Microwave-assisted Synthesis Of Tanshinone-imidazole Derivatives And Its Antitumor Mechanism

Tanshinone IIA(Tan IIA), one of extracts derived from the root of Traditional Chinese Medicine Danshen, possesses antitumor activity, antioxidant, anti-aging,preventing myocardial ischemia and myocardial infarction properties. However,tanshinone IIA possesses low the antitumor activity, poor water solubility and poor stability, both of which restrict its further development.Chemical modification of bioactive natural products is a kind of important way to develop new drugs. In order to get higher efficiency and less side effects of antitumor compounds, the C-ring structure of tanshinone IIA was chemically modified with various aldehydes to introduce imidazole group.
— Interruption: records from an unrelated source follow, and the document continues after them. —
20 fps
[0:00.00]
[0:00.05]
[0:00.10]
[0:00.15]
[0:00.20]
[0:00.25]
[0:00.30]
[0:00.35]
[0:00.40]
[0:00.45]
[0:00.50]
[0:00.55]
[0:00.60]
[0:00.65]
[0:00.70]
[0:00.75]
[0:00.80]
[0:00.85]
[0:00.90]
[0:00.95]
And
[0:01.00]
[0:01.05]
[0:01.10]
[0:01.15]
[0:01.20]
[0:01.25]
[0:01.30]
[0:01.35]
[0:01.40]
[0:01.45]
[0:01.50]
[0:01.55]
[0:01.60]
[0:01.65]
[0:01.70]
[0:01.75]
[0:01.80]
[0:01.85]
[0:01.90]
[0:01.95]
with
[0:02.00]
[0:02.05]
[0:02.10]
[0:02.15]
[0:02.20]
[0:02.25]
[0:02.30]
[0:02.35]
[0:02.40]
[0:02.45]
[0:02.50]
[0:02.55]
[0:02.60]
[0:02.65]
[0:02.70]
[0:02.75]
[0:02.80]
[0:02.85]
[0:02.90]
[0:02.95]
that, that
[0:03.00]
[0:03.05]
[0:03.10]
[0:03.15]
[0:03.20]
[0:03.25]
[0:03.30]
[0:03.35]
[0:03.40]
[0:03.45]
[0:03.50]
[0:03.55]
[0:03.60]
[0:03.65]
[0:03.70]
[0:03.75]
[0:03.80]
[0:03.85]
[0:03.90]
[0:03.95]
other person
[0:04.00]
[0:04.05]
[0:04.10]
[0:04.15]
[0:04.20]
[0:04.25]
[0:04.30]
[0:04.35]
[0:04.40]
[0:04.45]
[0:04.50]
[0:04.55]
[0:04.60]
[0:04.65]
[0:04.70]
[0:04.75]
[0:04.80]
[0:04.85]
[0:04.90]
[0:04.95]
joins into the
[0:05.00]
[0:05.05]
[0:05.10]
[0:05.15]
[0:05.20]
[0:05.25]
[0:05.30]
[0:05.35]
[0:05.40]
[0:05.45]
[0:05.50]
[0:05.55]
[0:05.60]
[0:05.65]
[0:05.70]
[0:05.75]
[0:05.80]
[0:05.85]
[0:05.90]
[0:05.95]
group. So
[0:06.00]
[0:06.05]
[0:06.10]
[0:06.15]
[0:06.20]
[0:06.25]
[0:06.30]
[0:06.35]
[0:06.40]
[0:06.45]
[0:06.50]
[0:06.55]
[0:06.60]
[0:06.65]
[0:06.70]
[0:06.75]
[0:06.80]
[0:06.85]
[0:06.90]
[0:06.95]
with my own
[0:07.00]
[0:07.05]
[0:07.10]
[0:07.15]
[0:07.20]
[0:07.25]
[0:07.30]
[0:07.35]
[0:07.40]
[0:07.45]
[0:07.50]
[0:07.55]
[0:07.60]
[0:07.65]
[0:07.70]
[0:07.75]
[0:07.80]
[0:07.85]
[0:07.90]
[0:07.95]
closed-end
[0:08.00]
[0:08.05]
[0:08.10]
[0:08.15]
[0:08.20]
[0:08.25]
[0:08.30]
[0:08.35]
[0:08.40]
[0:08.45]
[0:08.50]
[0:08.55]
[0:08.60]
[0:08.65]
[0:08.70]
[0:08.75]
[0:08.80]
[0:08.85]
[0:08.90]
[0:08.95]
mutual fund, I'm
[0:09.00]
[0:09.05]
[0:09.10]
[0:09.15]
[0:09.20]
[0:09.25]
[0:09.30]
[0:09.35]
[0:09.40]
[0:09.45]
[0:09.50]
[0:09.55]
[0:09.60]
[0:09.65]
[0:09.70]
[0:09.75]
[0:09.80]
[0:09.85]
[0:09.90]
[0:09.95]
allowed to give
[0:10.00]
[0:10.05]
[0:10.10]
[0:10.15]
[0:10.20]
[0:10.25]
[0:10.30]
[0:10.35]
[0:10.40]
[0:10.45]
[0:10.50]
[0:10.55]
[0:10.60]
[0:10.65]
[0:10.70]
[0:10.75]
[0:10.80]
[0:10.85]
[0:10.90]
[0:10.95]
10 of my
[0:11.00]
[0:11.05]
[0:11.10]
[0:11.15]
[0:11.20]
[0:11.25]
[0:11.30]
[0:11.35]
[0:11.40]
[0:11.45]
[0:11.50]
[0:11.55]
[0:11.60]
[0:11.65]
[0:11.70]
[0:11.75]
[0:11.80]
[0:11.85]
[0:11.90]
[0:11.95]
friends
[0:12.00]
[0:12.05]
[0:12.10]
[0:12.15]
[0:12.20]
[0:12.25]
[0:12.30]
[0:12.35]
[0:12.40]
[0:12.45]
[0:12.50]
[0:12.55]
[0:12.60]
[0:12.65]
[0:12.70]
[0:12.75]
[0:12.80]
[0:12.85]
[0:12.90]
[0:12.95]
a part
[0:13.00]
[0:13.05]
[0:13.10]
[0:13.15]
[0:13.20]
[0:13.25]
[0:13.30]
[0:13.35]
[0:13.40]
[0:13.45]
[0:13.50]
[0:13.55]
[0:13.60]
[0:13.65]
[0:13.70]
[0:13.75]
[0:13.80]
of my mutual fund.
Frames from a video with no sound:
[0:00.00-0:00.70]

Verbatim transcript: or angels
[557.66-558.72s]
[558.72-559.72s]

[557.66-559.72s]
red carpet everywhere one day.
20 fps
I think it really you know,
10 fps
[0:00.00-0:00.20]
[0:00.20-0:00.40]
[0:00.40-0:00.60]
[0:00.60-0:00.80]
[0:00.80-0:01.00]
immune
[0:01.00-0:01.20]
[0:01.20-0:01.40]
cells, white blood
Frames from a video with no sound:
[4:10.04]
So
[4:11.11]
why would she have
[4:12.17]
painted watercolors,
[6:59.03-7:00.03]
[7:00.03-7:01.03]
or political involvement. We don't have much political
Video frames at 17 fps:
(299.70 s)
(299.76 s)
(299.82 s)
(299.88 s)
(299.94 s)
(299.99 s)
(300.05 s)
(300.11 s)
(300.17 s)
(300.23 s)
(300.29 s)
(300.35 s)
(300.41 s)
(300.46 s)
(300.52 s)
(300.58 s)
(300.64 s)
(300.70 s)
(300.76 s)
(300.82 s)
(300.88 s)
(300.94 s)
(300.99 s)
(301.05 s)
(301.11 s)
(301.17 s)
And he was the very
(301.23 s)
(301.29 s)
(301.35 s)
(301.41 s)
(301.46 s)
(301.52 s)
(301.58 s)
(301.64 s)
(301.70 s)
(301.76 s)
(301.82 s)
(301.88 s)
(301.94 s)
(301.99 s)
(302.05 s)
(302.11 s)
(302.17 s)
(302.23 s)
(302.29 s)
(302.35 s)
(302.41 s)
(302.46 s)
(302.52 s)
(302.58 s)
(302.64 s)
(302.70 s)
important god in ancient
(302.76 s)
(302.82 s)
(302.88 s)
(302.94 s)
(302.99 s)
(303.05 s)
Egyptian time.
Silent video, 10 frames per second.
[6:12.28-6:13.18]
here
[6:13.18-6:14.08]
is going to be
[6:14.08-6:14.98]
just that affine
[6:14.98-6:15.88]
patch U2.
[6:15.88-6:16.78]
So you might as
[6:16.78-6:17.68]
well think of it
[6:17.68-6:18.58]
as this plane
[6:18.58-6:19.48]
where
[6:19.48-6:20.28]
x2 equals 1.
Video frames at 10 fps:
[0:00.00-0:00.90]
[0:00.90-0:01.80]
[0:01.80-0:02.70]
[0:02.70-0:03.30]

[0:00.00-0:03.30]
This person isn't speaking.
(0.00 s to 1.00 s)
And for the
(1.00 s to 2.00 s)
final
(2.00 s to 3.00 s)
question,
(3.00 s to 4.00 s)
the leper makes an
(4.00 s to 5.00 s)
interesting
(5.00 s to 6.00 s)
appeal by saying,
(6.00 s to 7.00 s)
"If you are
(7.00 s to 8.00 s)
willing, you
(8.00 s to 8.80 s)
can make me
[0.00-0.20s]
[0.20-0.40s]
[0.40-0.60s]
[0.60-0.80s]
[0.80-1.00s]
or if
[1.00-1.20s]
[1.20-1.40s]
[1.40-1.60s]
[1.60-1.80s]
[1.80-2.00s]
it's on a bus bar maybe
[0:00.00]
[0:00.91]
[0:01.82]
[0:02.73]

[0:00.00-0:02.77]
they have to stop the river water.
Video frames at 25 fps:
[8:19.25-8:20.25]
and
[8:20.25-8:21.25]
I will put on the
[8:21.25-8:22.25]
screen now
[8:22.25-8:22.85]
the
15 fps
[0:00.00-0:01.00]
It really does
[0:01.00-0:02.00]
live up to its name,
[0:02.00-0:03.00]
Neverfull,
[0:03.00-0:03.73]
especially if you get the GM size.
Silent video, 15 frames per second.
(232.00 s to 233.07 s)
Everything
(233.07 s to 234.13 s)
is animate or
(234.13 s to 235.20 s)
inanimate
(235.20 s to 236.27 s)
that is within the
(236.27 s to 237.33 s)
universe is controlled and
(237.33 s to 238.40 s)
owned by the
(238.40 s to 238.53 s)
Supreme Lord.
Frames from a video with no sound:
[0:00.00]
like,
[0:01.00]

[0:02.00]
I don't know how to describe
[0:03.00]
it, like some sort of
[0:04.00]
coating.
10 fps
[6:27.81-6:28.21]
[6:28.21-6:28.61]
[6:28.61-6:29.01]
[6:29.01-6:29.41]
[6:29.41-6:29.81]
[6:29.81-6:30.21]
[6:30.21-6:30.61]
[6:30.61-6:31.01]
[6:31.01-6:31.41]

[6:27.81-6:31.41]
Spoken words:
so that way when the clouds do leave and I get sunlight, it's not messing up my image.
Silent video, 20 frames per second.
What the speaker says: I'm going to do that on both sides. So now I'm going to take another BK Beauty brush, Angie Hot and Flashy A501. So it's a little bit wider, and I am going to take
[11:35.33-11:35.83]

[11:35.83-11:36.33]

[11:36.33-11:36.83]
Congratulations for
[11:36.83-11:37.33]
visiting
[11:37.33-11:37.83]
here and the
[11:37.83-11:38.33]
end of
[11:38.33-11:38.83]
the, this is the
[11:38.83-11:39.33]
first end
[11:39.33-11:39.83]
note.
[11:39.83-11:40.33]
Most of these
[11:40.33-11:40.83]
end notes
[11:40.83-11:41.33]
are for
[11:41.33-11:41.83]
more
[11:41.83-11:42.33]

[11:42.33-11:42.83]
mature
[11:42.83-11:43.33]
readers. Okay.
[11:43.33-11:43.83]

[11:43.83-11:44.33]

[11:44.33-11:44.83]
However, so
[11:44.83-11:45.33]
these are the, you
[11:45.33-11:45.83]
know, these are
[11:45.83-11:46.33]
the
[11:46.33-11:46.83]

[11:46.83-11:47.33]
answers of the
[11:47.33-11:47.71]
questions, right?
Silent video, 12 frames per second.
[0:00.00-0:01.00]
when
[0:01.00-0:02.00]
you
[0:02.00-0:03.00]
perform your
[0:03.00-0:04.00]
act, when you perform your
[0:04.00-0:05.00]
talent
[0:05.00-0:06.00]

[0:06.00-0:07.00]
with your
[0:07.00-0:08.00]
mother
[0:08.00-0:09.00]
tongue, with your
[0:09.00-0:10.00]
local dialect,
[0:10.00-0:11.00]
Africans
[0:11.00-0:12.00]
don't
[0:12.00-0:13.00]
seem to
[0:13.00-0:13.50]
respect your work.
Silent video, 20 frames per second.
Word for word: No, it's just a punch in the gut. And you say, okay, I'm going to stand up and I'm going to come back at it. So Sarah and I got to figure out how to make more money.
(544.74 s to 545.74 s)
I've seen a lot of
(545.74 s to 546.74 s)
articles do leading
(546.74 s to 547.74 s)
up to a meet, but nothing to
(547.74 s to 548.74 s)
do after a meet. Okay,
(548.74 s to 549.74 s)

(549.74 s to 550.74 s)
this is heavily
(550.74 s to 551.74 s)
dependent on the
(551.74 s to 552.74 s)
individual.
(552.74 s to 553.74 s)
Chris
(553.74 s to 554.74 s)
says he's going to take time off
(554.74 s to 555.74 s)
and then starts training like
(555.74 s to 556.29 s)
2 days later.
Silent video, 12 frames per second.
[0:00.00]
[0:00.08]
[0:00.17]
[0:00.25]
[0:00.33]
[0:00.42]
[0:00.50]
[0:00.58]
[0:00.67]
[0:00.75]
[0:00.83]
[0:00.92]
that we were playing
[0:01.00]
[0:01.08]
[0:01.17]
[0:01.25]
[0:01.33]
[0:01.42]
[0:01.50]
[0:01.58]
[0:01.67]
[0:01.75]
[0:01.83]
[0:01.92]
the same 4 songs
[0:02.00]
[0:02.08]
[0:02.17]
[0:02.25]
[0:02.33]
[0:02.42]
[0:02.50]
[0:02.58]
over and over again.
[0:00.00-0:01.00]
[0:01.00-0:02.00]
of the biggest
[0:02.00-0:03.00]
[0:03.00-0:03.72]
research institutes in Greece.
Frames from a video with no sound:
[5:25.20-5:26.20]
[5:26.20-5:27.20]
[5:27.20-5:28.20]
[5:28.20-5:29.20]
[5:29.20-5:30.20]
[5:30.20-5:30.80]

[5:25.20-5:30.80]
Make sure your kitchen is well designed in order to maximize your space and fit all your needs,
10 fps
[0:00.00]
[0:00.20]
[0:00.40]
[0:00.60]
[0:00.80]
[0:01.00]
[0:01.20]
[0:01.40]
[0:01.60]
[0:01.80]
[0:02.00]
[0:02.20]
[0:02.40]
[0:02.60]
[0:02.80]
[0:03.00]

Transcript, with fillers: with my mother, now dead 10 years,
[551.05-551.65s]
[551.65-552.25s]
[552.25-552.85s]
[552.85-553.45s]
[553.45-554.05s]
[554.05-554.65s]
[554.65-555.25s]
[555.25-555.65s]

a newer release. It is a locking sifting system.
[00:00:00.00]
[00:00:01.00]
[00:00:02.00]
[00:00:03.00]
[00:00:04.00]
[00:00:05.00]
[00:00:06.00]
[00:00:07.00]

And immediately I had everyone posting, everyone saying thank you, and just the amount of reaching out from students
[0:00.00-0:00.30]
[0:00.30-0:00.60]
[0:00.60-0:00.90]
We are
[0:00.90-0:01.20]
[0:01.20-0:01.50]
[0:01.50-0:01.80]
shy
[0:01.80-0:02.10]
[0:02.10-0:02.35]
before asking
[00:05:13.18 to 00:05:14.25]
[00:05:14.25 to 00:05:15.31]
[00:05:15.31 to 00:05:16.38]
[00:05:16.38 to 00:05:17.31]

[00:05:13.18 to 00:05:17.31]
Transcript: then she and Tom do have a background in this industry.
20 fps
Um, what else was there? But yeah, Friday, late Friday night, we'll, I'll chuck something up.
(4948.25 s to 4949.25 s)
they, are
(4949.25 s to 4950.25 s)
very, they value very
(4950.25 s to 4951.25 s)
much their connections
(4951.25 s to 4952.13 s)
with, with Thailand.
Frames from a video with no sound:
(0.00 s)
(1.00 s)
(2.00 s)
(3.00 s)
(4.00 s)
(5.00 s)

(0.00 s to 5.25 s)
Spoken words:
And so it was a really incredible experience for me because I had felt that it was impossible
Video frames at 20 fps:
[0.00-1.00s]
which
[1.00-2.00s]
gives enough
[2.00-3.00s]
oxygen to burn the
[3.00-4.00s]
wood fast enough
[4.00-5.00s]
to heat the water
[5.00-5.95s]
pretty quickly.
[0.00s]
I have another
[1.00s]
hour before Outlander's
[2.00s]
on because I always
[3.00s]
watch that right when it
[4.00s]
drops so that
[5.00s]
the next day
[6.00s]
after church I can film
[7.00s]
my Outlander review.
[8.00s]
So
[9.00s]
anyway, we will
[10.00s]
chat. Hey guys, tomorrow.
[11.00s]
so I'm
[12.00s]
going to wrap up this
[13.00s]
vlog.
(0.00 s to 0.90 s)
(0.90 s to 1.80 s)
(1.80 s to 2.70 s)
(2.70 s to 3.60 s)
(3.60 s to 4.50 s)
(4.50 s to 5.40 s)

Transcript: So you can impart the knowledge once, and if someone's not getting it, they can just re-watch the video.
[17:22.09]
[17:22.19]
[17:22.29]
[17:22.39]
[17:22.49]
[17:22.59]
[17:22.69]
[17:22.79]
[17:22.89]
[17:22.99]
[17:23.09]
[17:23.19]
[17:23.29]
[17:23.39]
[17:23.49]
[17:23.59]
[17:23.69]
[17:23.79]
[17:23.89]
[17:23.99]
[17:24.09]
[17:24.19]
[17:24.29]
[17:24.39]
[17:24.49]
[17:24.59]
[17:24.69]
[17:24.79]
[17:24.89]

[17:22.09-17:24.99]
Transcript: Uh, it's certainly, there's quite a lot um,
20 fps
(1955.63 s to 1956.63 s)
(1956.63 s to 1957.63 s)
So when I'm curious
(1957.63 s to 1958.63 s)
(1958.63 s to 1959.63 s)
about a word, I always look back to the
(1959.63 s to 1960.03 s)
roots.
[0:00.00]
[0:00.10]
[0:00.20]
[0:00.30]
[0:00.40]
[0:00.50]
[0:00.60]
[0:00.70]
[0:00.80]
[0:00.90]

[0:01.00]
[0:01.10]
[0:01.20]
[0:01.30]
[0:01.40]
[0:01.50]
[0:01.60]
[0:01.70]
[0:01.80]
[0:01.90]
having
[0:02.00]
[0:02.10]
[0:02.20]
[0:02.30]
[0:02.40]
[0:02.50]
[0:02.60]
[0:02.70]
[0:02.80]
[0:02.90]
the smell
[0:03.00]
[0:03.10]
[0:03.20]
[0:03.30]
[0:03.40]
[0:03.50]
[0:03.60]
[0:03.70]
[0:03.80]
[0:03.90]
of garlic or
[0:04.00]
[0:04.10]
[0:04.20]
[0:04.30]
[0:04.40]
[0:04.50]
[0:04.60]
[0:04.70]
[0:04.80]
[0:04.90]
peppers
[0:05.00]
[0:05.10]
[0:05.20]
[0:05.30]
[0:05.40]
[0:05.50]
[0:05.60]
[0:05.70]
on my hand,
In this paper,twenty-five tanshinone-imidazole compounds were synthesized and characterized by ESI-MS, NMR and X-ray crystal diffraction. And their antitumor activities and mechanism were preliminarily studied.The results of this study were shown as following:(1) Microwave-assisted synthesis technology was so efficiently and worked at a high rate of speed that twenty-five tanshinone IIA-imidazoles derivative were synthesized. Furthermore, the structure of tanshinone IIA-imidazoles derivatives were characterized by ESI-MS, NMR and single-crystal X-ray diffraction.(2) The anticancer activities of tanshinone IIA-imidazoles derivatives towards different tumor cells have been screened by MTT assay, with pirarubicin as positive comparison. The results showed that most of tanshinone IIA-imidazoles derivativesshowed potent growth-inhibitory effects on different tumor cells such as MDA-MB-231, HeLa and HepG2. And the anticancer activities of tanshinone IIA-imidazoles derivatives improved significantly as compared with those of tanshinone IIA. In addition, the structure-activity relationship for the anticancer activity of tanshinone IIA-imidazoles derivatives was studied, and the results indicated that the electron donating group substituted derivatives exhibit better anticancer activity than the electron attracting group substituted derivatives,meanwhile, the group in ortho and para position made more contribution than meta position for anticancer activity.(3) Cell biology techniques were utilized to study mechanism antitumor of tanshinone IIA-imidazoles derivatives. The results suggested that tanshinone IIA-imidazoles derivatives induced MDA-MB-231 cell cycle arrest in S phase and inhibit tumor cell metastasis, leading to tumor cell death.